Indeed, it appears that even Ignacy Rzecki, one of the most noble-minded characters in The Doll, is increasingly affected by the anti-Jewish propaganda. When talking about Jews, the old clerk unwittingly keeps using coordinate clauses connected with the but conjunction, which tellingly makes the sentences concessive or self-contradictory, e.g. This Szlangbaum (I have known him for years) is of the Hebraic persuasion, but an honest fellow for all that; or (about Doctor Szuman): He’s a Jew from top to toe, but a true friend and a man with a sense of honour. A bundle of stereotypes comes out of Rzecki’s mouth when he tries to convince Wokulski that, with Jews, everything depends on humbug, double-dealing and trash, that they are forever following the same principle: give as little as possible, and take as much, both materially and morally. He continues: I don’t dislike them […]. But just look at what is happening here! Where don’t they worm their way in, where don’t they open stores, what don’t they reach out their hands for? And each one, as soon as he occupies some position brings in after him whole legions of his own people, by no means better than we are, often worse.

It is particularly striking to see anti-Semitic clichés used by Doctor Szuman, a Jew himself. When he is annoyed or excited, invective language virtually pours out: a whole pack of wretched Jews; Ah, those Jew-boys!… Always rogues, whether dressed in gabardines or dress-coats.
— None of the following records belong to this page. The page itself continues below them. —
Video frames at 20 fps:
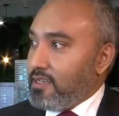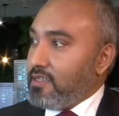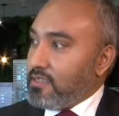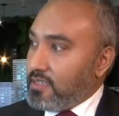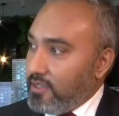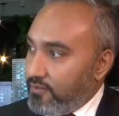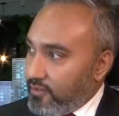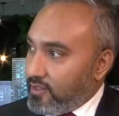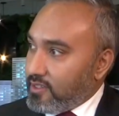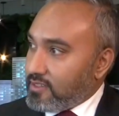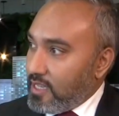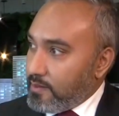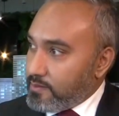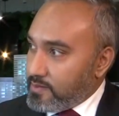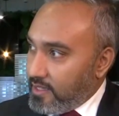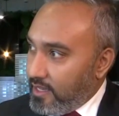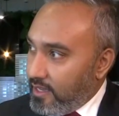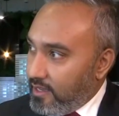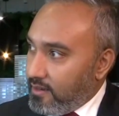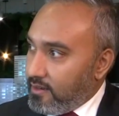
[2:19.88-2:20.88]
difficult times
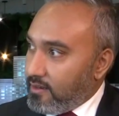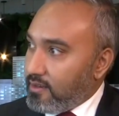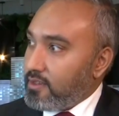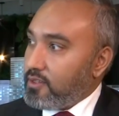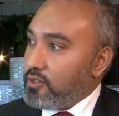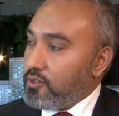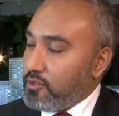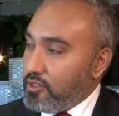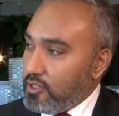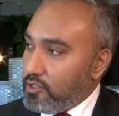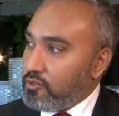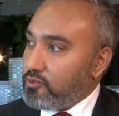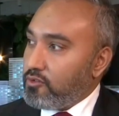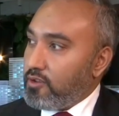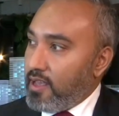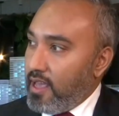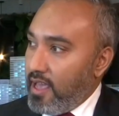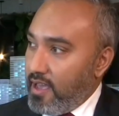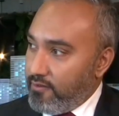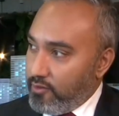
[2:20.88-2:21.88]
ahead. You need to
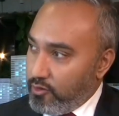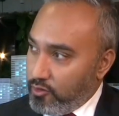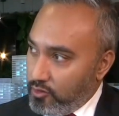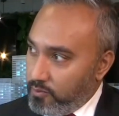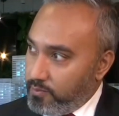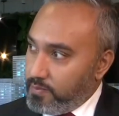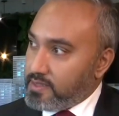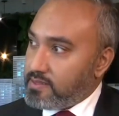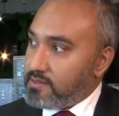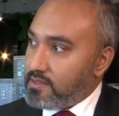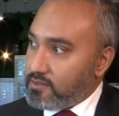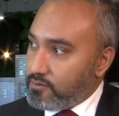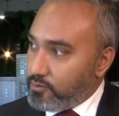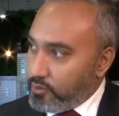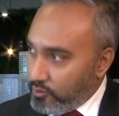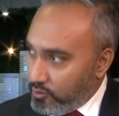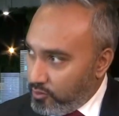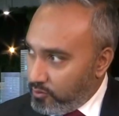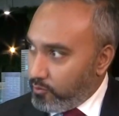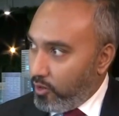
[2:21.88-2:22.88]
have a good business
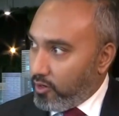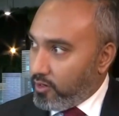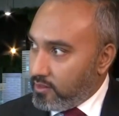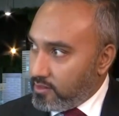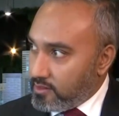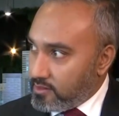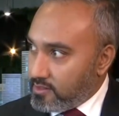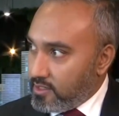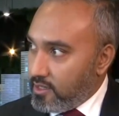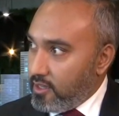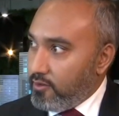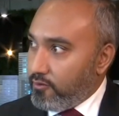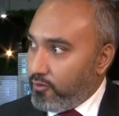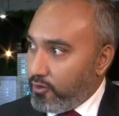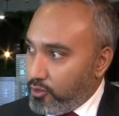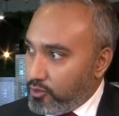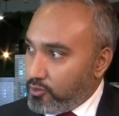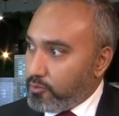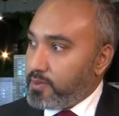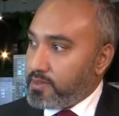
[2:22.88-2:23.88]
with good models
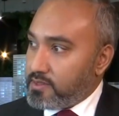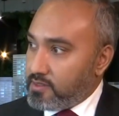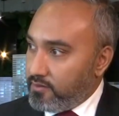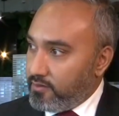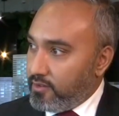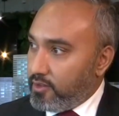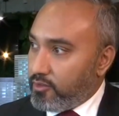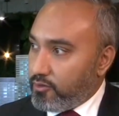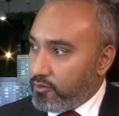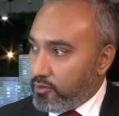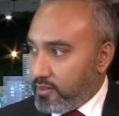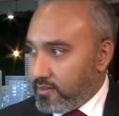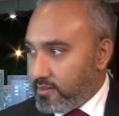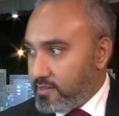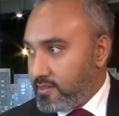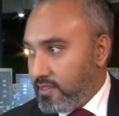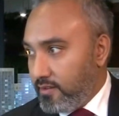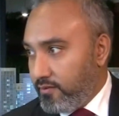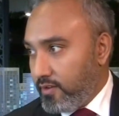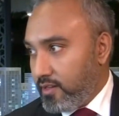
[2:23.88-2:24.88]
for you to persevere through
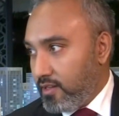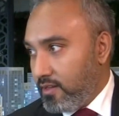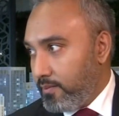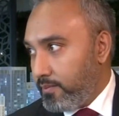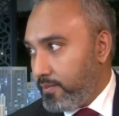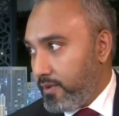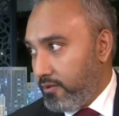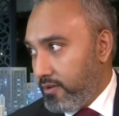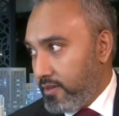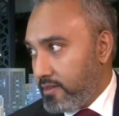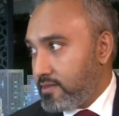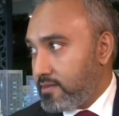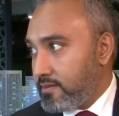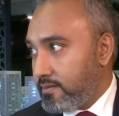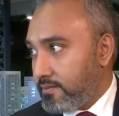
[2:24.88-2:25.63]
these difficult periods.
He somehow manages to combine contempt with admiration into a paradoxical mixture: These Jews are a race of genius, but what scoundrels they are! Some of his statements seem to reiterate the motifs known from the period’s anti-Semitic press, e.g. the Jews’ alleged aim to gain universal domination (they’re a great people; they will conquer the world), or the vision of penetrating the masses of the Polish nation, corrupting their souls and turning Poland Jewish – the nightmare of anti-Semitists: We shall of necessity join with your common folk, we shall be the intelligentsia which today they don’t have… We shall teach them our philosophy, our politics, our economics, and they will certainly come out better with us than they have done with their leaders hitherto. Wokulski firmly resists Szuman’s ramblings and brings him back to Earth: You’d better think of honest equality with other people, not of conquering the world, and don’t try to cure other people’s faults before curing your own, which only make more enemies for you.

In 1887 (the year when Prus started writing The Doll), former Polish insurgents founded the Polish League in Geneva, Switzerland; six years later it was transformed into the National League by, among others, Roman Dmowski, whose faction broke off in 1897 to form National Democracy (Endecja). The ideology of this last movement was the overt culmination of anti-Semitic trends in the Polish nationalist circles. Prus’s novel thus appears to be an important record of the social atmosphere at the time when modern anti-Semitism was taking shape among Poles. In this context, Rzecki’s note on Wokulski’s former shop assistant, Lisiecki, sounds particularly ominous: Lisiecki has moved to Astrakhan on the Volga. On departing, he told me that soon only Jews would remain here, and the rest would turn Jewish.